▸ WHAT TO PRODUCE:
Please retype the listing below exactly as it stands, skipping any pictures.

______________________________

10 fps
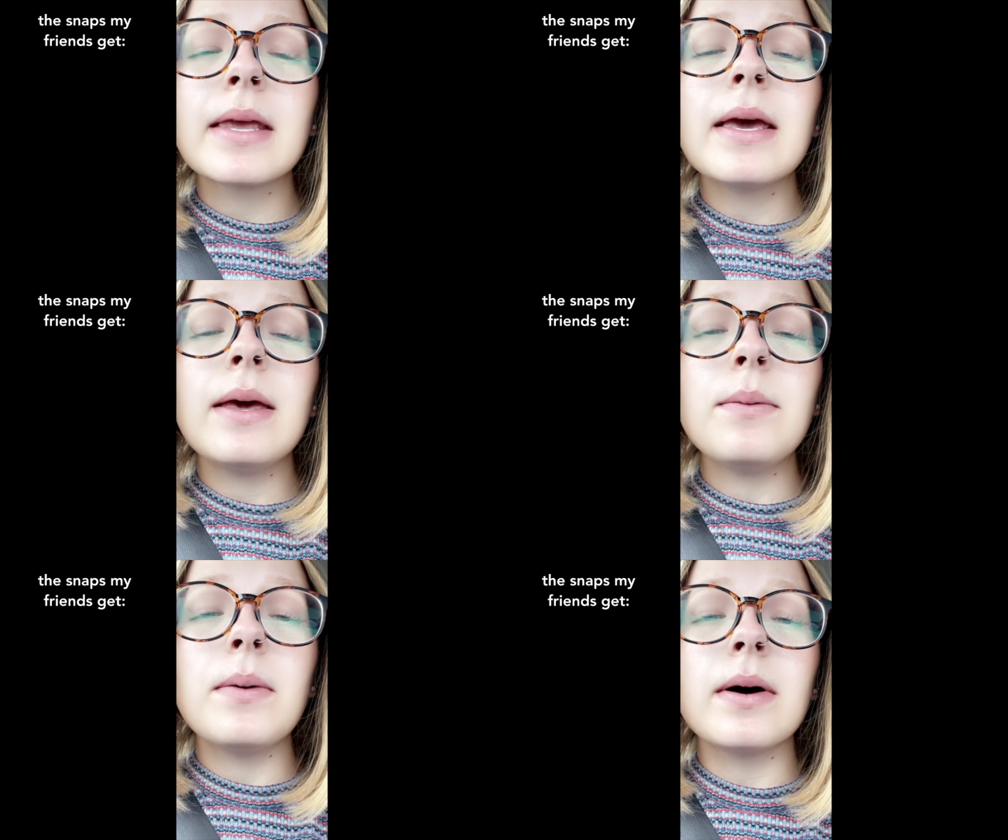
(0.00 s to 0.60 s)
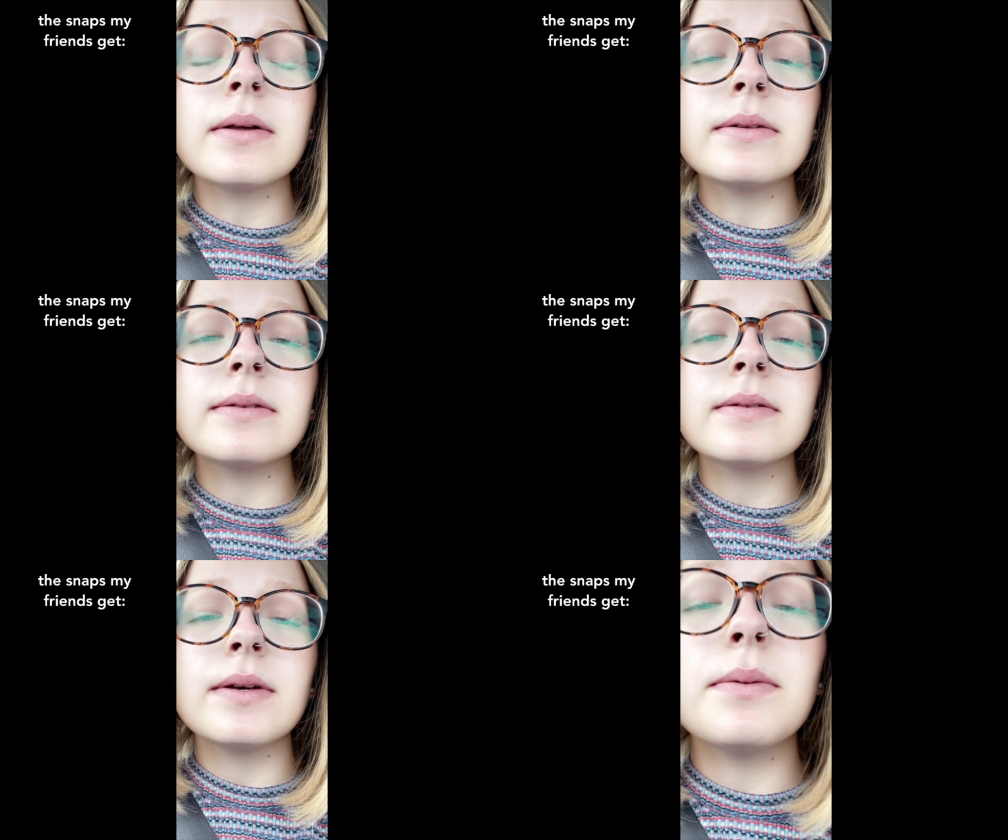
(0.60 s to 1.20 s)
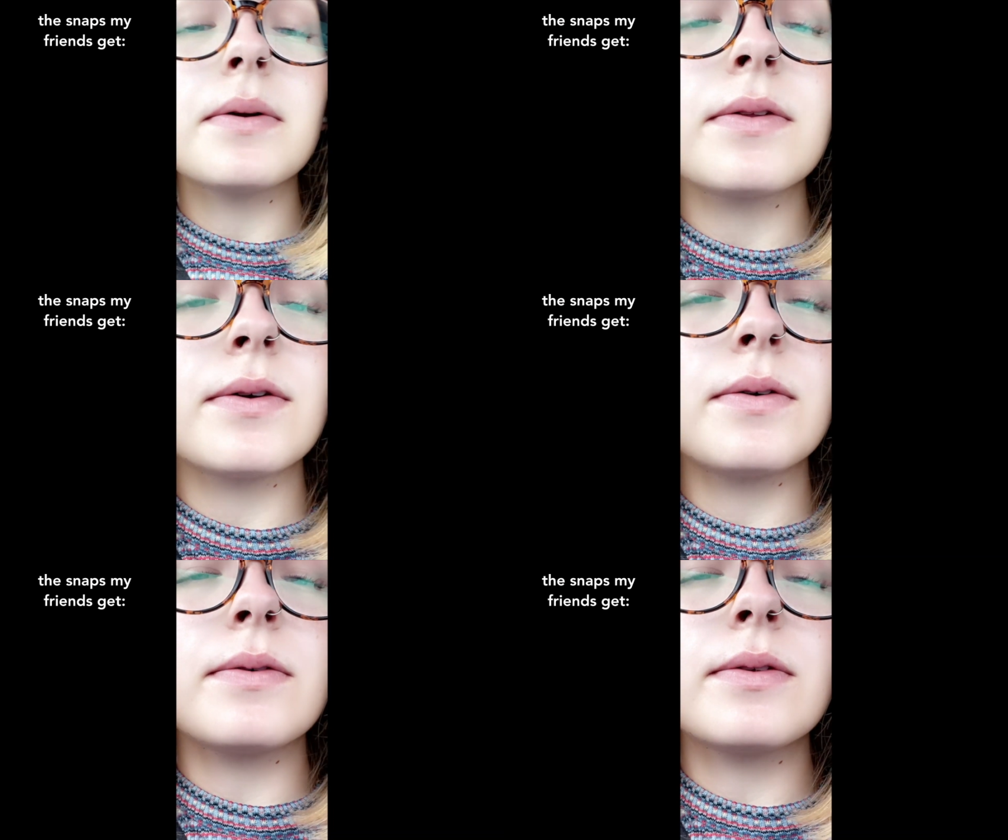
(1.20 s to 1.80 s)
it was. It was
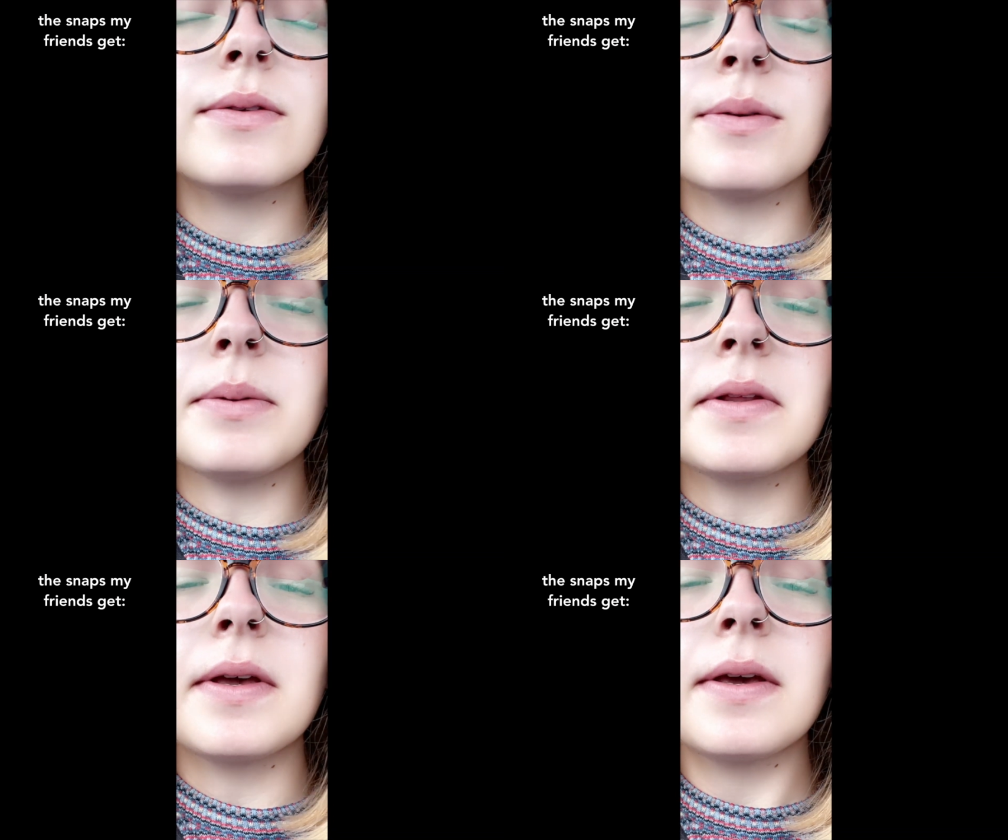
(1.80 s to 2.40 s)
still, still busy.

______________________________

▸ WRITTEN REPLY:
10 fps
(0.00 s to 0.60 s)
(0.60 s to 1.20 s)
(1.20 s to 1.80 s)
it was. It was
(1.80 s to 2.40 s)
still, still busy.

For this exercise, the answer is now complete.